Monitoring internal performance and the clients’ perceptions of the bank are also vital to success, he reported. “This is essential, and to advance this, we are also using more unstructured data as well in order to track the NPS.”
For example, he reported that for the past few years, the bank had progressed significantly with speech analytics, where they convert the hundreds or thousands of calls every year between bankers and clients, then run analytics. “We can do advanced sentiment analysis and see which conversations go well, where we need to be more mindful, where there might be early warning signals that the clients are not happy,” he explained. “Being able increasingly to spot these things in advance is remarkable valuable.”
More on the ‘Wow’ factor - leveraging technology, skills, platform and protocols to deliver personalisation and laser-guided relevance
Addressing the more dynamic elements of the client experience, a banker pointed to his bank’s keen drive to achieve more ‘Wow’ factor by utilising more personalised data, analysis, content, ideas, products and personal as well as enhanced digital engagement.
“We want to deliver this to clients on a constant basis,” he reported. “For example, I am a client with commodity assets related to Eastern Europe, and I wake up, and right there I have insights on the Russia/Ukraine situation as soon as I open the app, and other ideas and news relevant for me and my portfolio. And this sort of approach opens the door to rapid engagement through RM and investment advisor conversations, if the client wants, or if our bankers think it appropriate to reach out. And then, the clients can shift gear to seamless execution, compliance and reporting through our platform. In short, this is a personalised, highly relevant, seamless and satisfying experience.”
Another guest added his own views on the ‘Wow’ factor. “For us,” he said, “we see that clients have done very well in their investment in recent years, but as there is more uncertainty and more assets are so fully priced, we now need to offer clients the ‘Wow’ factor by leveraging our strategic rebalancing.
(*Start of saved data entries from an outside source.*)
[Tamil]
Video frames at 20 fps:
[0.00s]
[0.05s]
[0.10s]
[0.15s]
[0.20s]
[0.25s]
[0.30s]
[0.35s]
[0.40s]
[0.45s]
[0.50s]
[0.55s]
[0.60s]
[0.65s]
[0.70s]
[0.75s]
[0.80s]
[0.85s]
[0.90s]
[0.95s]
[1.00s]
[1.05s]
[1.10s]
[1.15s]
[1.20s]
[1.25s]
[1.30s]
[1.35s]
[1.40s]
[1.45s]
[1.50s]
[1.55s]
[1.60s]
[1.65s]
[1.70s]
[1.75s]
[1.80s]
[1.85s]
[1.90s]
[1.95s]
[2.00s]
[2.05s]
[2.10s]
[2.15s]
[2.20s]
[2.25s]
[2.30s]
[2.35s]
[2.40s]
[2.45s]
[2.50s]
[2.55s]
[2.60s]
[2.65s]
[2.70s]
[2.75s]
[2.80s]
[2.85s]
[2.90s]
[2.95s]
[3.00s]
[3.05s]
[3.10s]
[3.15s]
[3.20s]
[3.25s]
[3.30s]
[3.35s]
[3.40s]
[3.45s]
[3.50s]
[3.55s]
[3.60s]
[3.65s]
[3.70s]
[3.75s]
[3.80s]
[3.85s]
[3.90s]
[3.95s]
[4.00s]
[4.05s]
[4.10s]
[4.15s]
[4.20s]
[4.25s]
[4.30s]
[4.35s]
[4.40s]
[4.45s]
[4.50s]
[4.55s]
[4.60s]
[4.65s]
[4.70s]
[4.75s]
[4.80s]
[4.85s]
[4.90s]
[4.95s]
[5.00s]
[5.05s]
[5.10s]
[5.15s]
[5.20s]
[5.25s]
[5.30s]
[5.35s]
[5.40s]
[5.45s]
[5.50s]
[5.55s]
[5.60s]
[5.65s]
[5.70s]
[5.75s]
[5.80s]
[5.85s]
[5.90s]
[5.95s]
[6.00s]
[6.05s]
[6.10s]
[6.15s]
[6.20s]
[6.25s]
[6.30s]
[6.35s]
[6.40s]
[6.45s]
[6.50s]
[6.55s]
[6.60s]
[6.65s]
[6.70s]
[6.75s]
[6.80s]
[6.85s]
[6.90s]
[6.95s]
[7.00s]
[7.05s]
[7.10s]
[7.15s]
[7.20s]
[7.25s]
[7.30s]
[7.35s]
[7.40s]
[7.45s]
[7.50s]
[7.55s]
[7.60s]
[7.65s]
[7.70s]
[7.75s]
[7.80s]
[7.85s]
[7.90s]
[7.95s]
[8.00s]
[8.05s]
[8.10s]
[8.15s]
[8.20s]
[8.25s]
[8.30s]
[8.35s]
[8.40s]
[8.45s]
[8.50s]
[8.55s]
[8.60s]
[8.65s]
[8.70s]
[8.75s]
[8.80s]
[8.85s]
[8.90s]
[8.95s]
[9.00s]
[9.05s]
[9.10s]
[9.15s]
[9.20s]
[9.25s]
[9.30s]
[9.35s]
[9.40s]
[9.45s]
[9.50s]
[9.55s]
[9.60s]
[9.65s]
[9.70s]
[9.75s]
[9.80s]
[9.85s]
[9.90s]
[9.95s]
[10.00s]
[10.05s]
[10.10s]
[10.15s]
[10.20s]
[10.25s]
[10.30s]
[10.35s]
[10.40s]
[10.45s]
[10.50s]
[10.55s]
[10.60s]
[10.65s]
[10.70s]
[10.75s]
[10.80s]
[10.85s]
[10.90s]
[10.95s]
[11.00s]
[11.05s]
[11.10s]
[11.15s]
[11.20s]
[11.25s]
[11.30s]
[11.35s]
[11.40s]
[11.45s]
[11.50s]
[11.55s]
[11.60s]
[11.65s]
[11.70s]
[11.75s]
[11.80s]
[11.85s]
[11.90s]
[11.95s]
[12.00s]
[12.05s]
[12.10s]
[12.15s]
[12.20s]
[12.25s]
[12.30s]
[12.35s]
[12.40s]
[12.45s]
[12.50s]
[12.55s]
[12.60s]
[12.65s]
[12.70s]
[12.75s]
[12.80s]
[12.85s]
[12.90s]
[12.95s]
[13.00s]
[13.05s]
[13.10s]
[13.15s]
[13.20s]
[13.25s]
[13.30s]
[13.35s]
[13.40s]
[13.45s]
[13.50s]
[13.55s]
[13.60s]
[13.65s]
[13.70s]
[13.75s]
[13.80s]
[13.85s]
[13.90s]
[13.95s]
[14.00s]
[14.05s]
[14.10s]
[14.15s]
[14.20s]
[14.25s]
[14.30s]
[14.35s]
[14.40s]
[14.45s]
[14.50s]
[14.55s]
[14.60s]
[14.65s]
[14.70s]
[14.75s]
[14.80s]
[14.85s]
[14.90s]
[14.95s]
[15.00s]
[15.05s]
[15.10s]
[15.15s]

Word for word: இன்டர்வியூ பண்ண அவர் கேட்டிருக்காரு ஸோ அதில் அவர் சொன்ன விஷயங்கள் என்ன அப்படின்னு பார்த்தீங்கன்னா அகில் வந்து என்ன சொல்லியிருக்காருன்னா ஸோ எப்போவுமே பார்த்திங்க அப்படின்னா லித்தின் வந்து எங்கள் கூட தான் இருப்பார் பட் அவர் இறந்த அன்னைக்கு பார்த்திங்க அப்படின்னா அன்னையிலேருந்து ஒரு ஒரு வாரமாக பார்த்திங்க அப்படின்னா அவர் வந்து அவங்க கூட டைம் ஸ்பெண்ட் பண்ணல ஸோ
And for us we are working with a private bank on private markets, matching the private markets opportunities together with the client needs.”
He offered more commentary on this and linked it to the broader client experience, noting that the firm makes a major effort to track the success of the advisory capability and mandates, and DPM mandates for the upper echelons of wealth. And to track the outcome from the digital-led advisory platform which is more for the mass affluent segment.
“We measure the attribution analysis, meaning we measure the client’s portfolio performance against our benchmarks across markets, looking at a variety of aspects including market timing, stock selection, asset class selection, as well as realised returns,” he explained. And in doing this they can help the clients understand their performance better and improve the portfolios.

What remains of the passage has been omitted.